What to do instead: For each logo you'd include, replace it with a one-line description: "Restructured procurement operations for a €15B European industrial company, delivering 18% cost reduction." Now it's evidence, not decoration.

Founding Year and History

What to cut: "Founded in 1983, we have been serving clients for over 40 years."

Why: The prospect doesn't care how long you've been in business—they care whether you can solve their problem. Longevity is weakly correlated with capability for their specific situation.

The exception: If the firm's tenure has produced a specific, demonstrable asset (a proprietary benchmark database, a methodology refined over 40 years of comparable engagements), make the specific case for why tenure translates to capability.

Impressive Awards and Rankings

What to cut: "Named #1 Strategy Consulting Firm by [publication], 2024."

Why: Consulting firm rankings are poorly understood by most clients, are frequently sponsored by the ranked firms, and don't predict engagement quality for any specific problem. Prospects who care about rankings already know the rankings. Those who don't won't be persuaded by a citation.


The Credibility-Relevance Matrix

Think about credentials in terms of two dimensions: credibility (how believable is this?) and relevance (how directly does this relate to my problem?).

| | High Credibility | Low Credibility | |---|---|---| | High Relevance | Specific outcomes from comparable engagements | Generic claims about relevant experience | | Low Relevance | Global headcount, founding year | Awards and rankings |

The upper-left quadrant (high credibility + high relevance) is where credentials slide content should concentrate. The lower-right quadrant (low credibility + low relevance) is where most credentials slides actually concentrate.
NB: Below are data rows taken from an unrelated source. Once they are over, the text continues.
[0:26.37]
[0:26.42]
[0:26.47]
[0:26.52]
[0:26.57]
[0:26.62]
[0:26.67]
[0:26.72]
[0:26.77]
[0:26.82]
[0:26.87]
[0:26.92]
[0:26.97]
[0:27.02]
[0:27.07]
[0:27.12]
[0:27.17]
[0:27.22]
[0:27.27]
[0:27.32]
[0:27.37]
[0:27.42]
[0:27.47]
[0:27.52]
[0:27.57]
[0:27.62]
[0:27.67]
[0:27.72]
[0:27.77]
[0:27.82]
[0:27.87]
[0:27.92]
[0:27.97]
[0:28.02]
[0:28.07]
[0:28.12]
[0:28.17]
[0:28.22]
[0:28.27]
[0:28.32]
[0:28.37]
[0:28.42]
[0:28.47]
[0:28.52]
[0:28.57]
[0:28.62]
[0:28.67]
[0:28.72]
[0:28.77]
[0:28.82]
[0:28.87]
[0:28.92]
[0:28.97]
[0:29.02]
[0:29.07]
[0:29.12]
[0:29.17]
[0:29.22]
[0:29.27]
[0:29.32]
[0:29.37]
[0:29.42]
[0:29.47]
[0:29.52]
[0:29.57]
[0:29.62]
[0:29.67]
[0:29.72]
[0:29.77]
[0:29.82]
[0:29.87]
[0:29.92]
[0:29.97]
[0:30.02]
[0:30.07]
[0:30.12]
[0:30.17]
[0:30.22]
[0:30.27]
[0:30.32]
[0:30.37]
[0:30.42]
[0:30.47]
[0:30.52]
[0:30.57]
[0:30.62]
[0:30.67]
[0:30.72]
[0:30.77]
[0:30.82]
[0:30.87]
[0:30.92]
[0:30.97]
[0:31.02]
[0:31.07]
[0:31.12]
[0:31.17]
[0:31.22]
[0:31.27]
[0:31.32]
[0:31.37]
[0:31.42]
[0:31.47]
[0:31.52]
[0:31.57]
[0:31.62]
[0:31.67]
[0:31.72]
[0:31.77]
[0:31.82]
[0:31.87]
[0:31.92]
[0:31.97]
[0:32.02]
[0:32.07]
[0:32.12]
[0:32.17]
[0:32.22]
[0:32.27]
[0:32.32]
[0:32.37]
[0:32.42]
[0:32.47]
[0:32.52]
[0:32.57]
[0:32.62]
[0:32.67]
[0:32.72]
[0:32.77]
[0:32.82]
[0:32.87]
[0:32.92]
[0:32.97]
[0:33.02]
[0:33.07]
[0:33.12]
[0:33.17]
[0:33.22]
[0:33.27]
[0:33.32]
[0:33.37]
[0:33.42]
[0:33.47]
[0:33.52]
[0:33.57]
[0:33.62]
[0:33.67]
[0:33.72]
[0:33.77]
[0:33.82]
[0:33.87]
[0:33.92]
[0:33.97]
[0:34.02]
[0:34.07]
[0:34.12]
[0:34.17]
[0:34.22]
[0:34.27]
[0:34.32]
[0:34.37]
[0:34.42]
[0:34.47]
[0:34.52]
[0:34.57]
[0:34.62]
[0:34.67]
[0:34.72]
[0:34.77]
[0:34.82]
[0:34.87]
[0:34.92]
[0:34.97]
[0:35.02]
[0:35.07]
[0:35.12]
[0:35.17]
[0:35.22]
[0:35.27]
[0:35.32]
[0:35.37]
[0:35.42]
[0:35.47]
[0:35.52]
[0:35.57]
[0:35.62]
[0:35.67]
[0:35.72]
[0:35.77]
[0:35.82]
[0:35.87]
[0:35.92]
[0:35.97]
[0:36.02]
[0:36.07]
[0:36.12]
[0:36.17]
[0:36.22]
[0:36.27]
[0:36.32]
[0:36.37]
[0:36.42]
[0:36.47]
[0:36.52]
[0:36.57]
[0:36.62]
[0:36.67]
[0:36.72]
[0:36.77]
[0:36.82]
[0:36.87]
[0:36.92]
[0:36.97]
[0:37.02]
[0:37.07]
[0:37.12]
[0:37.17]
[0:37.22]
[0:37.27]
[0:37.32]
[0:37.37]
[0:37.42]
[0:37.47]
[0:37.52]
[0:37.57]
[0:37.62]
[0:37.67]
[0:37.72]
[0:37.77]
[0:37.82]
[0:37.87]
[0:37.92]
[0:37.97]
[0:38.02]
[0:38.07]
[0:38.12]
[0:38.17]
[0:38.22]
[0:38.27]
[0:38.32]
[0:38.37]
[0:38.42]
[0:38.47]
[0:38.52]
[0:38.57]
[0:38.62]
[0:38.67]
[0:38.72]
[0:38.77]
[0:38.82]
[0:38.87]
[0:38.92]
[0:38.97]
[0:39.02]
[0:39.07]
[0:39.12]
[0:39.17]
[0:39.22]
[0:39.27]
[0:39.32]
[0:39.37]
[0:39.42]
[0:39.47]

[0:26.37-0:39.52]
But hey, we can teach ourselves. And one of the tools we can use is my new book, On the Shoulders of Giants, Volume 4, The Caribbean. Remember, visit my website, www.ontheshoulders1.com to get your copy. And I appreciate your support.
The Credentials Slide Format

For capability presentations: A dedicated 1–2 slide credentials section works well when the presentation covers multiple service lines or industries. Each service line or industry gets a compact credentials block: X engagements, typical outcome metrics, representative client descriptions.

For specific proposals: Credentials are most effective when integrated into the proposal narrative rather than segregated into a standalone section. "Phase 2 of our approach will cover vendor consolidation strategy—we've done this 8 times for comparable clients, recovering an average of €12M in the first year" is more persuasive than a separate credentials slide listing the same 8 engagements.

The length principle: Credentials slides should be shorter than most firms make them. If you can't make the relevant credentials case in 1-2 slides, you have too many irrelevant credentials included. A focused, specific, 8-line credentials section outperforms a 2-page logo and statistics page in every prospective client conversation.


Building Credentials That Don't Exist Yet

For newer firms or practice areas with limited track record, the challenge is building credible credentials without the history of comparable engagements.

Short-term approaches:

  • Lead with the specific team members' credentials from prior firms (with appropriate disclosure)
  • Use case studies from closely analogous engagements, even if not identical
  • Build partnerships with firms that have complementary credentials
  • Get one or two strong reference engagements at below-market rates to establish the track record

The transparency principle: Trying to make thin credentials look thick rarely works—experienced buyers see through it. Being transparent about the stage of the firm ("We are two years into building our operations practice, which means you work directly with the senior partners who have 20 years of experience from Big 4 firms, not delegated to junior associates") is often more persuasive than inflated credential claims.